A close relationship with Intel

Gcore has a close cooperation with Intel. Among other things, Intel has helped with reference architectures, storage optimization, and high-performance workloads.

“The best thing about working with Intel is the expertise the team brings. They help us to understand how we can optimize our infrastructure and workloads to take advantage of the hardware and software available,” said Vayner. “We have an extensive research and development team, and they are in touch with Intel’s software and engineering teams who can help them with additional insights.”

He adds: “Intel also helped us to create a proof of concept so we can test the latest solutions in our data centers to see how our products perform with them.”

Vayner says: “Thanks to our collaboration with Intel, Gcore is able to deliver public cloud services that meet the requirements of highly demanding workloads, including real-time gaming and rich media streaming.”

Business results

The new IaaS service has already won new customers across workloads including online gaming, high-definition video streaming, and high-definition radio streaming.

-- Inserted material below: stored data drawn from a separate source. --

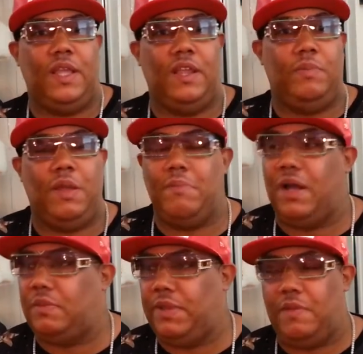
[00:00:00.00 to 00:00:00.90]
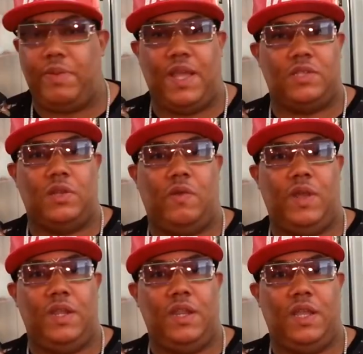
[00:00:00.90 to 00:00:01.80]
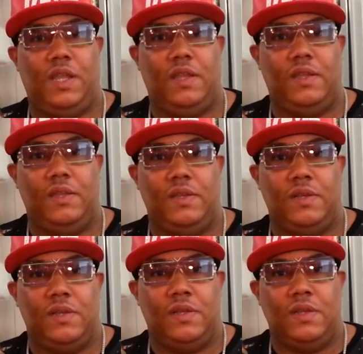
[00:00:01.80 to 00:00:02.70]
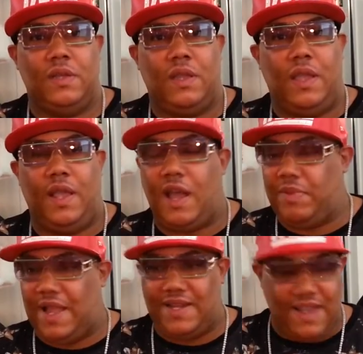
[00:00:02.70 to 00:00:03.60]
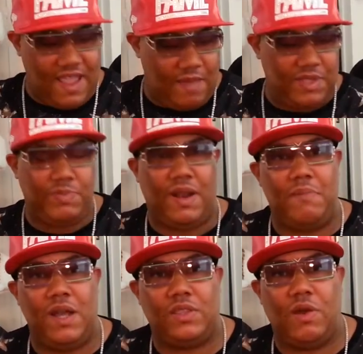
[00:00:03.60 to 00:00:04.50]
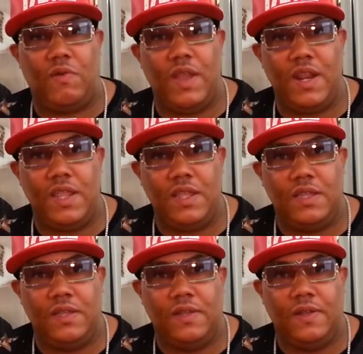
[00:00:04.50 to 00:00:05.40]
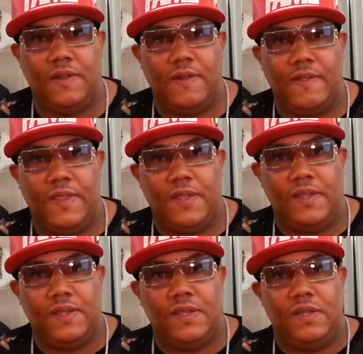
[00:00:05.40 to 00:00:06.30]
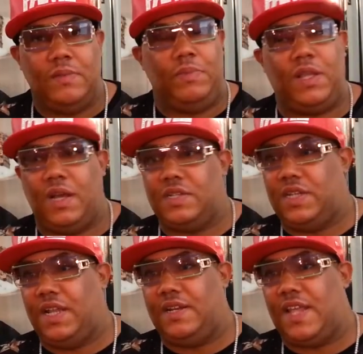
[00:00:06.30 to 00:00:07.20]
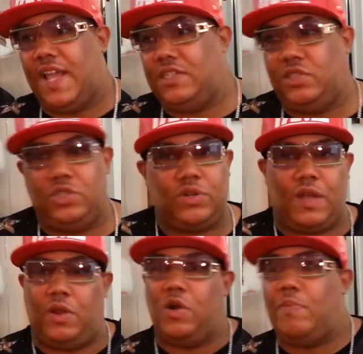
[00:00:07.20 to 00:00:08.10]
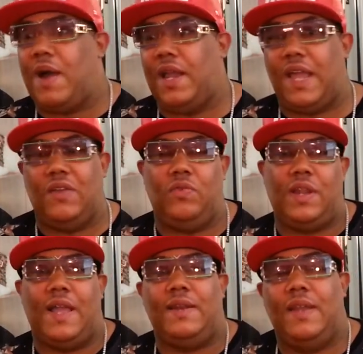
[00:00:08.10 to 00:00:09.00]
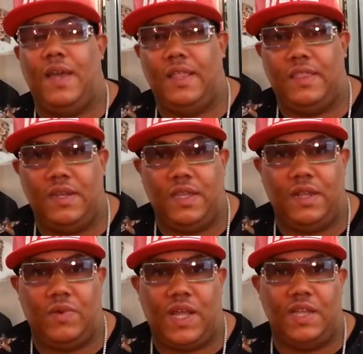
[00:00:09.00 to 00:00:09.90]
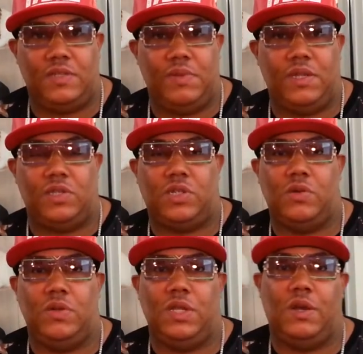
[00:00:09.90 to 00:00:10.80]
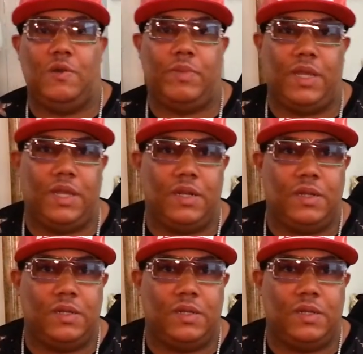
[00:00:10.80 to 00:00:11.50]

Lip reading: It'd be a month been passed already, nigga. And I'd be like, damn, it's been a month already? Because, nigga, days used to go by like nothing, nigga, when I used to be in the studio, man.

“Using the 2nd generation Intel Xeon Scalable processor family gives us a performance boost that helps with our total cost of ownership,” said Vayner. “We can have more cores now, with the Intel Xeon Gold 6252 processor, for example, having 24 cores and supporting 48 threads. The higher performance helps us with server consolidation, and as server numbers are reduced, the costs associated with those servers also fall.”

At a glance

  • Upgrading from the previous generation Intel Xeon Scalable processor to the 2nd generation Intel Xeon Scalable processor family delivered a noticeable performance increase for Gcore.
  • The higher performance and higher core count support server consolidation, reducing total cost of ownership.
  • For cache acceleration in the content delivery network (CDN), Gcore uses the Intel SSD D3-S4610 Series, which increases mixed workload efficiency while maintaining SATA compatibility.
  • To achieve 40Gbit connectivity, Gcore uses the Intel Ethernet Converged Network Adapter XL710.

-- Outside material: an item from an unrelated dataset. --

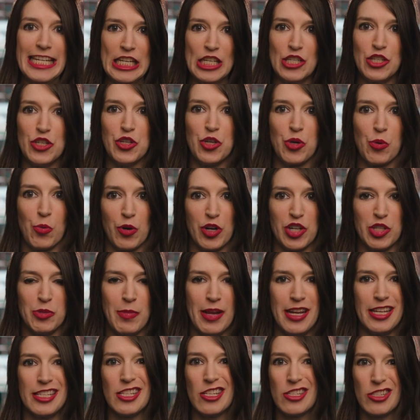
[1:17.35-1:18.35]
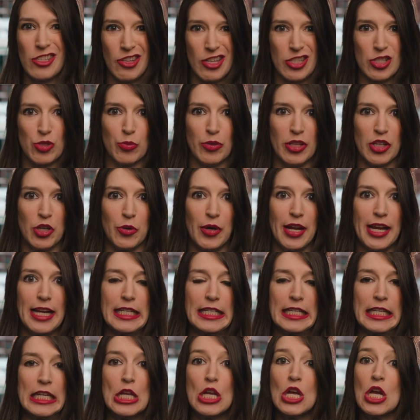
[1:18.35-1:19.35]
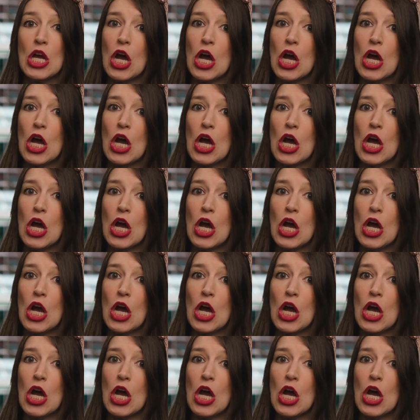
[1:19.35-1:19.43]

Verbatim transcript: into your workspace. So that's really great.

Technical components of the solution

  • 2nd generation Intel Xeon Scalable processor. Intel’s industry-leading, workload-optimized platform has built-in artificial intelligence (AI) acceleration and provides consistent, pervasive, and breakthrough performance.
  • Intel SSD D3-S4610 Series. This SSD series helps to accelerate read-intensive workloads with power-efficient performance. Gcore is using capacities of 1.92 TB, 960 GB, and 480 GB.
  • Intel Optane persistent memory. Introducing a new tier in the storage hierarchy, Intel Optane persistent memory provides the scale of a storage device at near-memory speed, and at a lower cost per bit than dynamic random access memory (DRAM).